The required output is the exact run of lines from the one bearing "(512.76 s to 512.86 s)" through the final line of the listing below, with the pictures removed.
◆ ◆ ◆ ◆ ◆ ◆ ◆
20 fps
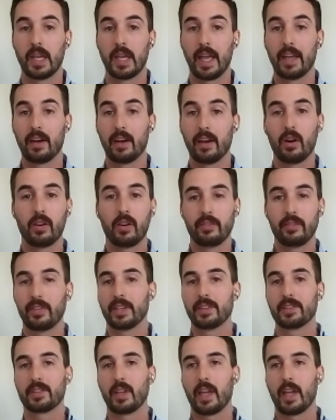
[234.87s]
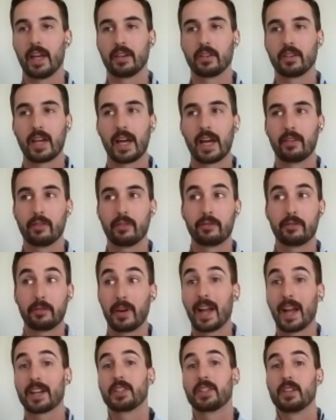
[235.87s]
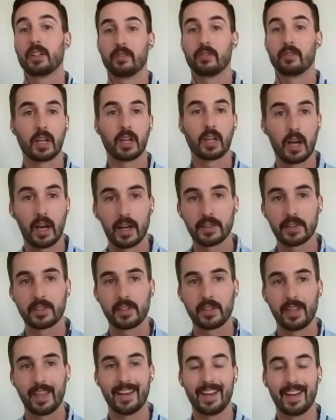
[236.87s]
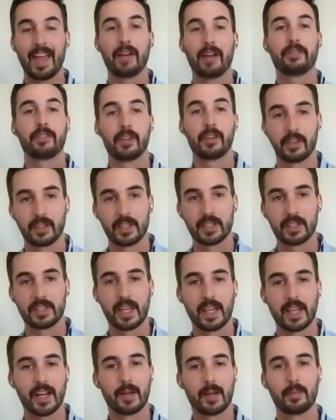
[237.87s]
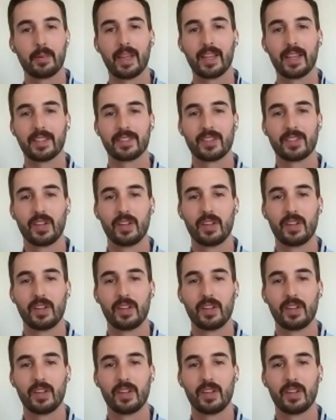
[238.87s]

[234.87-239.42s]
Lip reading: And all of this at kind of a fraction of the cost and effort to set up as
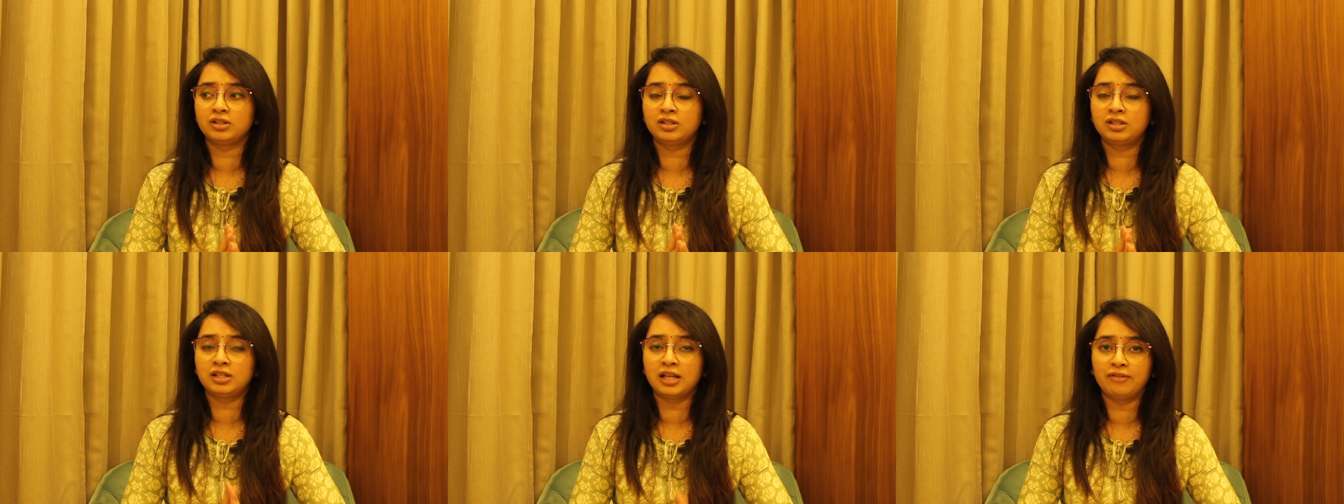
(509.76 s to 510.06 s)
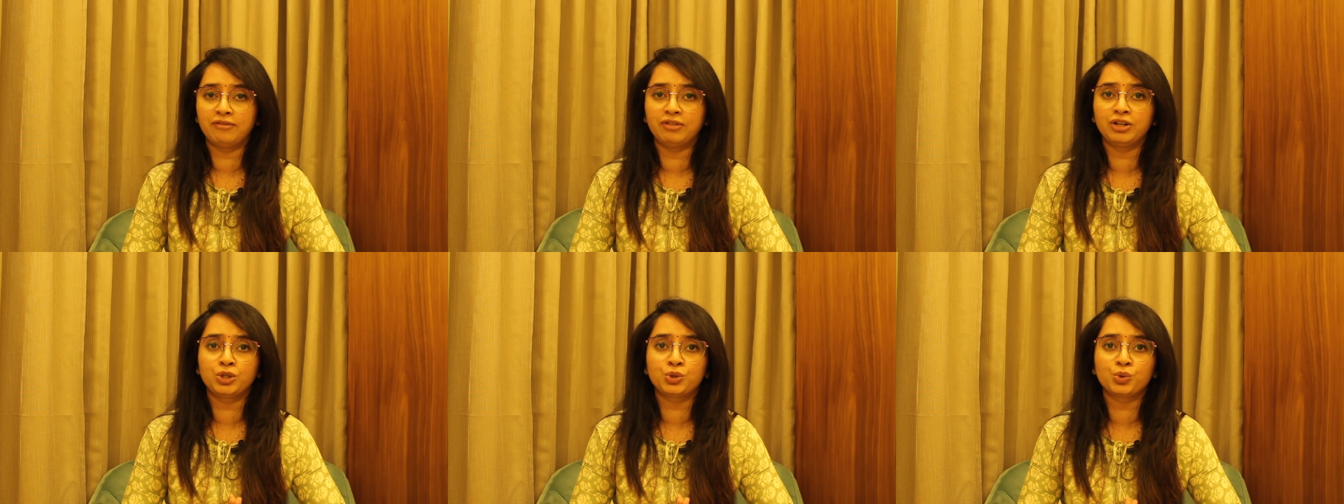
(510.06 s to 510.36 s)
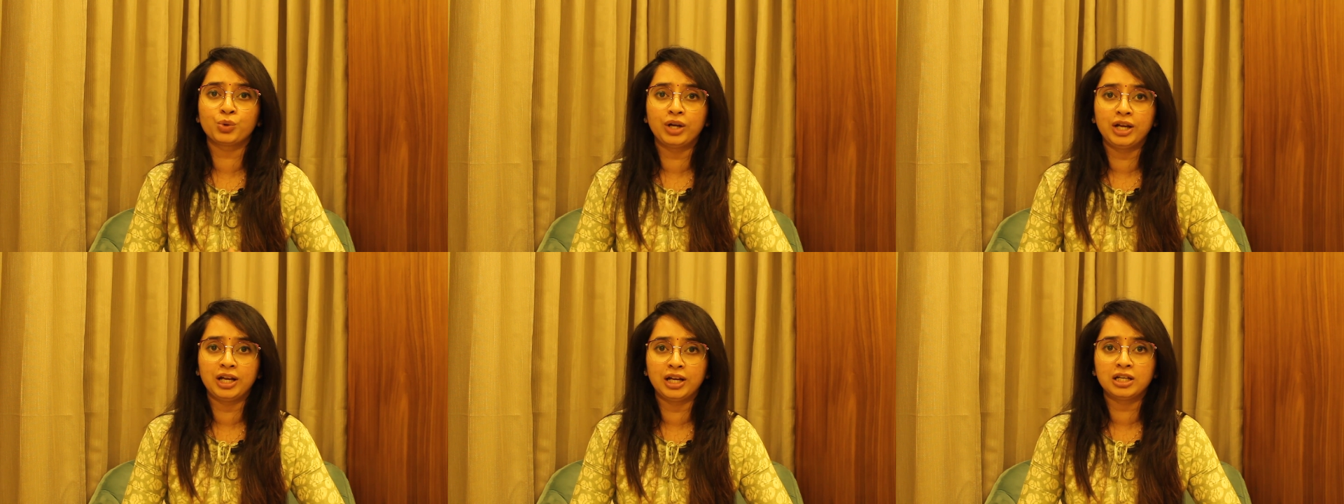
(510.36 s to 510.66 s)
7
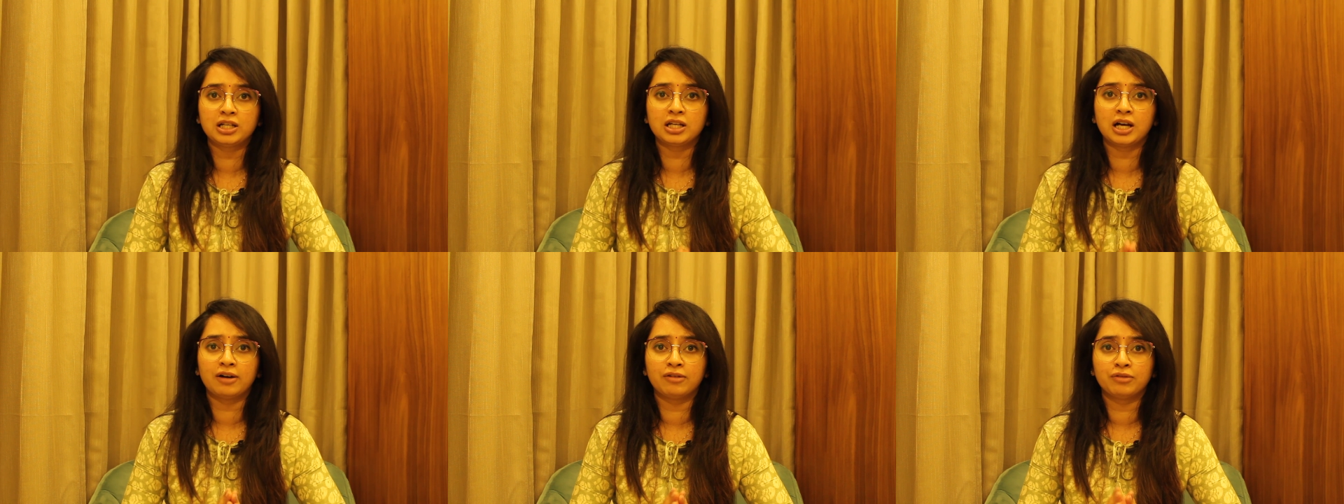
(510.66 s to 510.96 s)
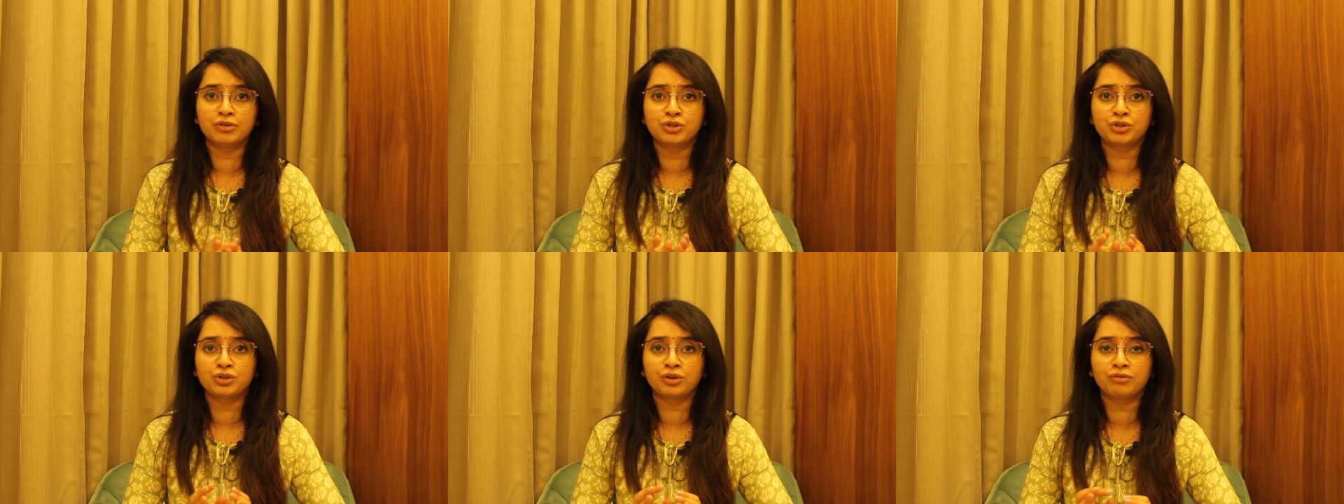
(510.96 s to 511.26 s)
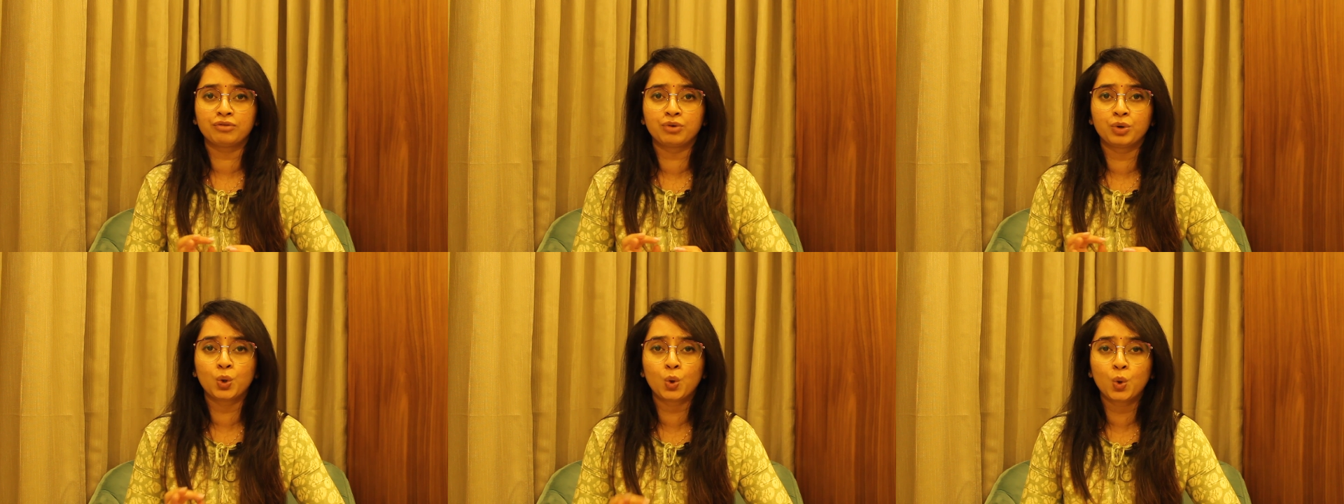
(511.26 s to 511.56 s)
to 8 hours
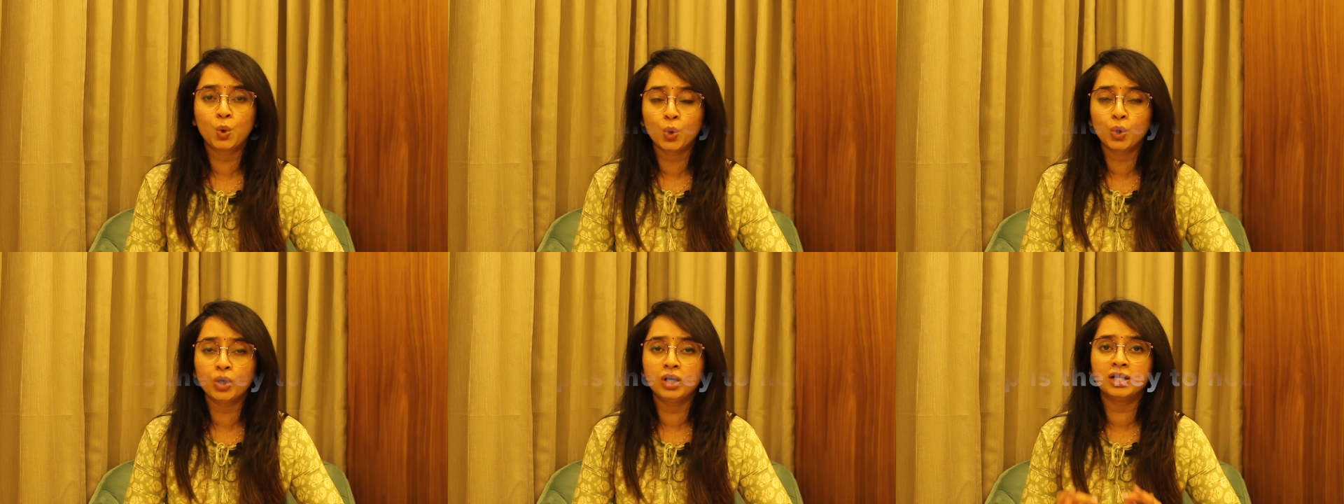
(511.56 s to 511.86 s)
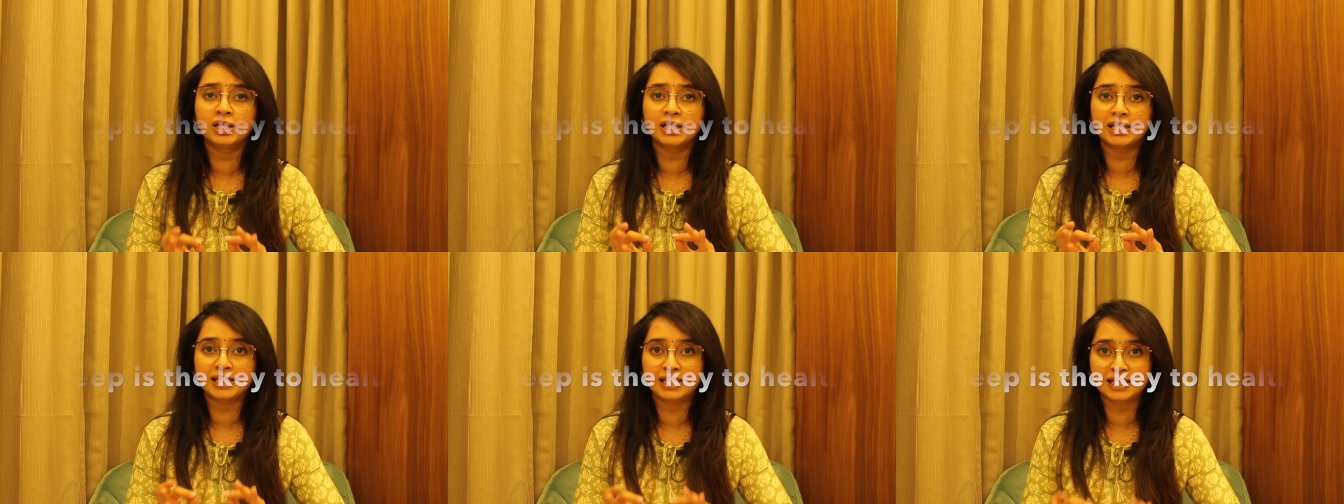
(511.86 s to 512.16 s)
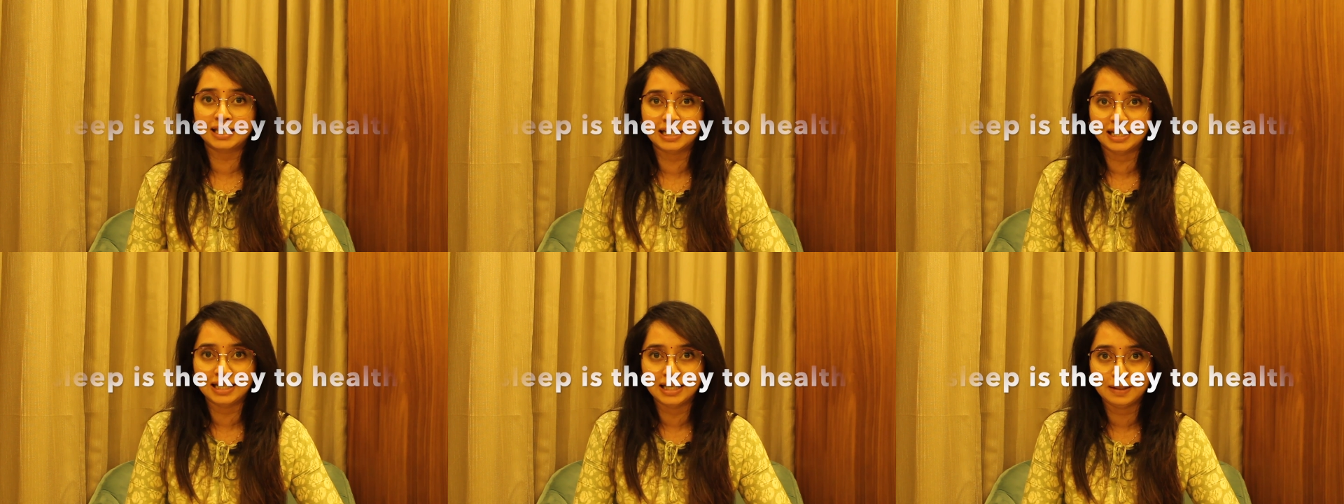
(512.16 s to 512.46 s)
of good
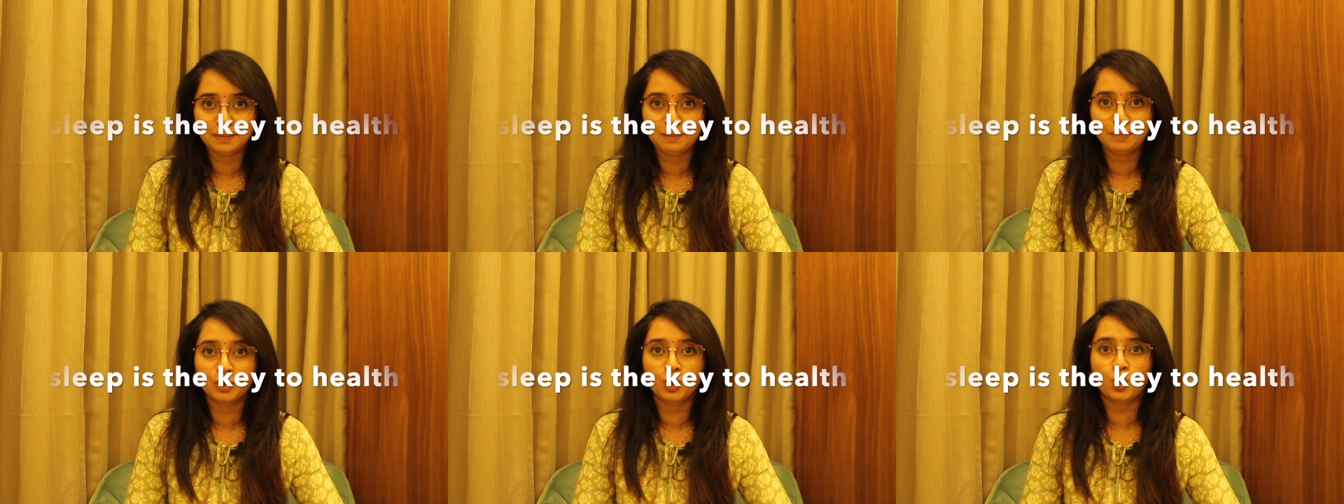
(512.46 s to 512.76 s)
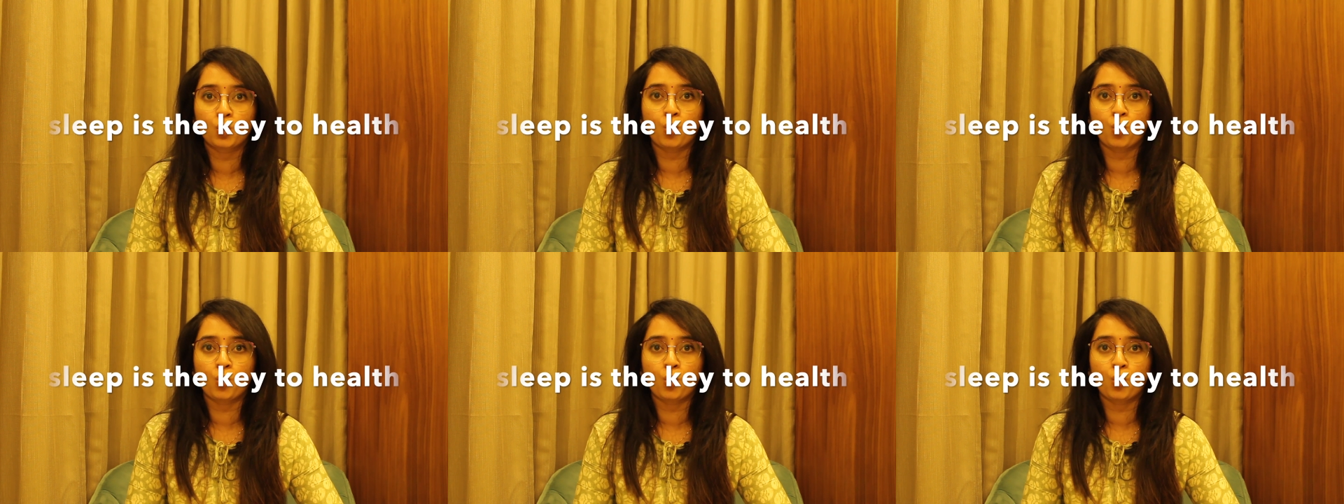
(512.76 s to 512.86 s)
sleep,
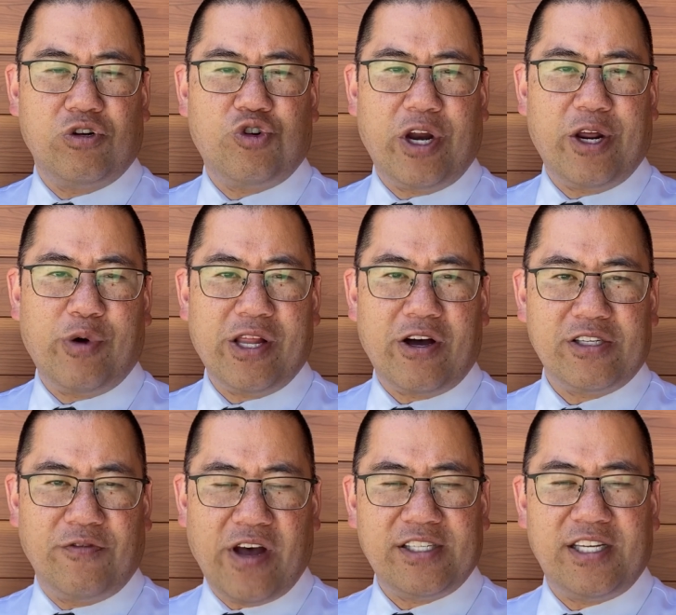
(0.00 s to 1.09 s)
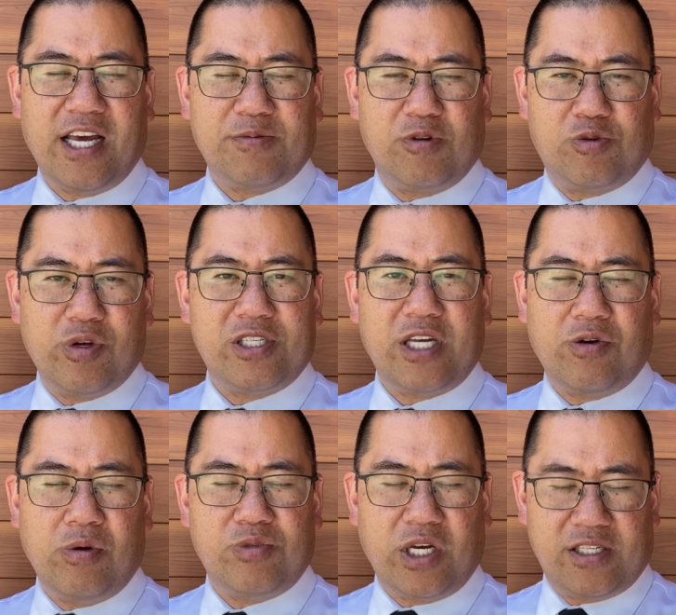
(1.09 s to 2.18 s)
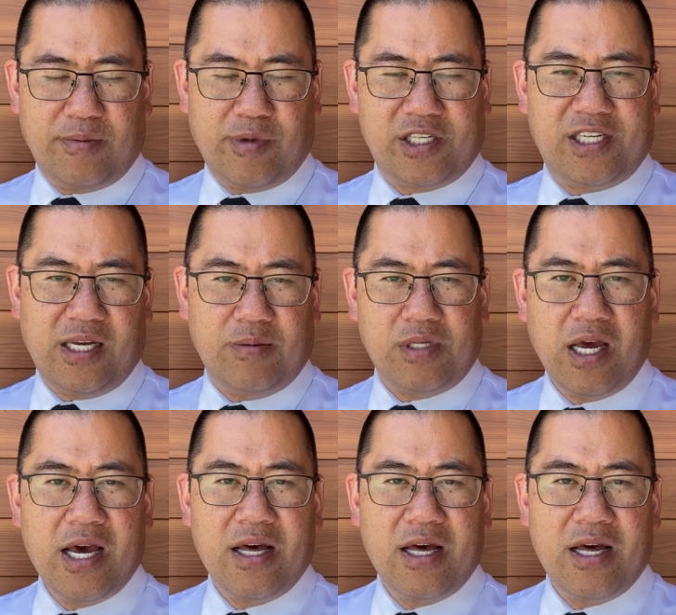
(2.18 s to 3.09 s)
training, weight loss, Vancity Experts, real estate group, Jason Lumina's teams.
◆ ◆ ◆ ◆ ◆ ◆ ◆
> **ANSWER TO THE EXERCISE**
(512.76 s to 512.86 s)
sleep,
(0.00 s to 1.09 s)
(1.09 s to 2.18 s)
(2.18 s to 3.09 s)
training, weight loss, Vancity Experts, real estate group, Jason Lumina's teams.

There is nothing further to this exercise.